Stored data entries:
━━━━━━━━━━━━━━━━━━━━

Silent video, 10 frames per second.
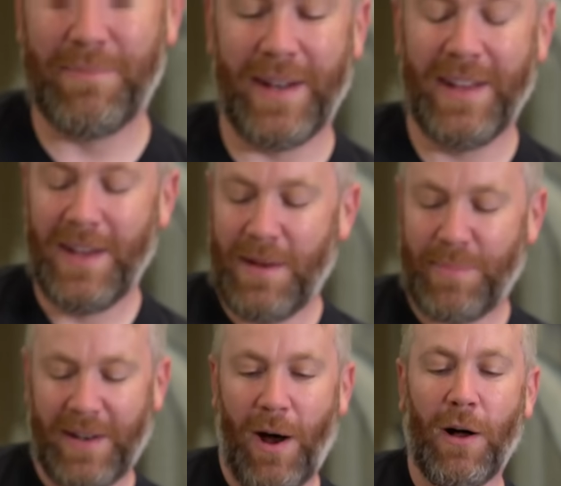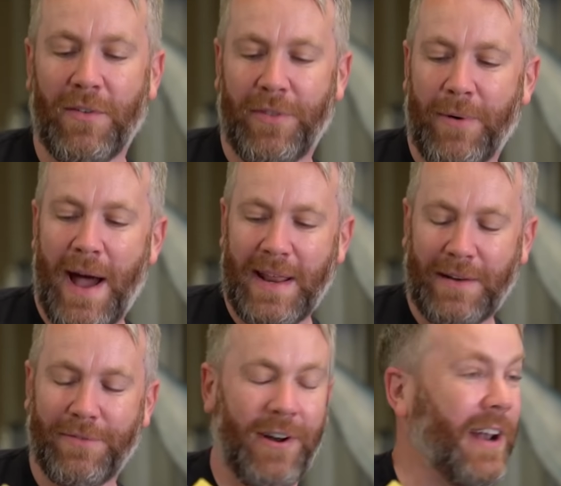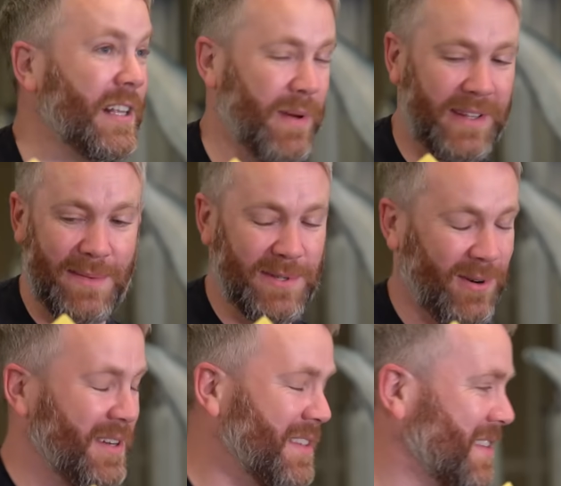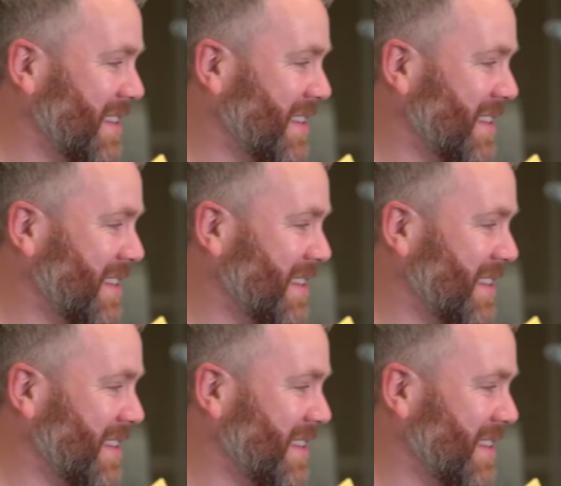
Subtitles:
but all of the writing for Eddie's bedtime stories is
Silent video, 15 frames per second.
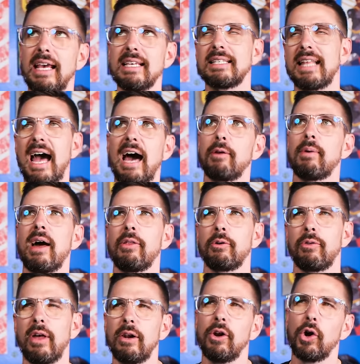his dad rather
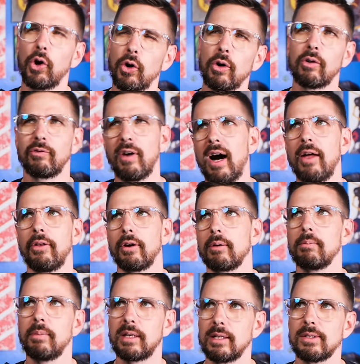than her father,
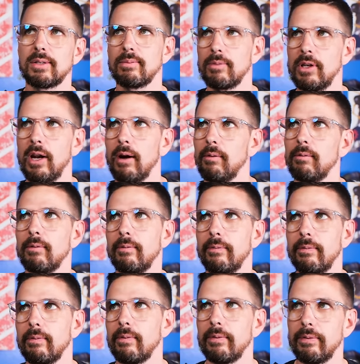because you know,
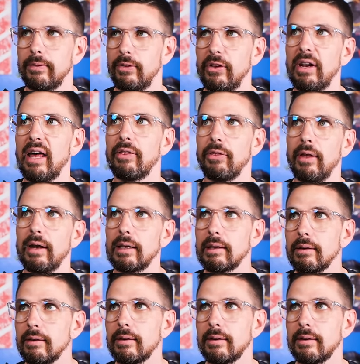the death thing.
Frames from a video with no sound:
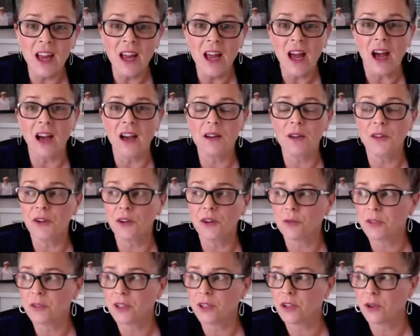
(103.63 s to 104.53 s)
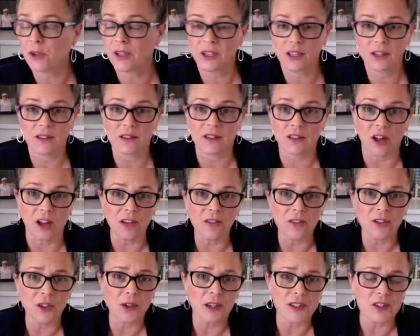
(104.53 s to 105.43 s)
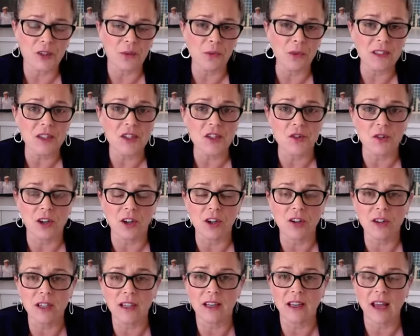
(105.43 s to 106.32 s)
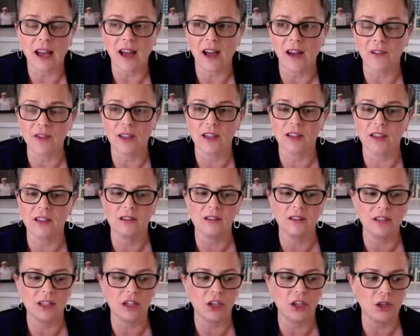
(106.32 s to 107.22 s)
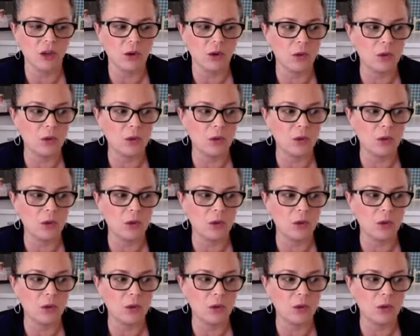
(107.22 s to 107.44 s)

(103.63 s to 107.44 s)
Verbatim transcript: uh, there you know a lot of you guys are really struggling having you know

━━━━━━━━━━━━━━━━━━━━

## TASK ITEM
Give the entries above again exactly, minus their pictures.

## RESULT BELOW
Silent video, 10 frames per second.
Subtitles:
but all of the writing for Eddie's bedtime stories is
Silent video, 15 frames per second.
his dad rather
than her father,
because you know,
the death thing.
Frames from a video with no sound:
(103.63 s to 104.53 s)
(104.53 s to 105.43 s)
(105.43 s to 106.32 s)
(106.32 s to 107.22 s)
(107.22 s to 107.44 s)

(103.63 s to 107.44 s)
Verbatim transcript: uh, there you know a lot of you guys are really struggling having you know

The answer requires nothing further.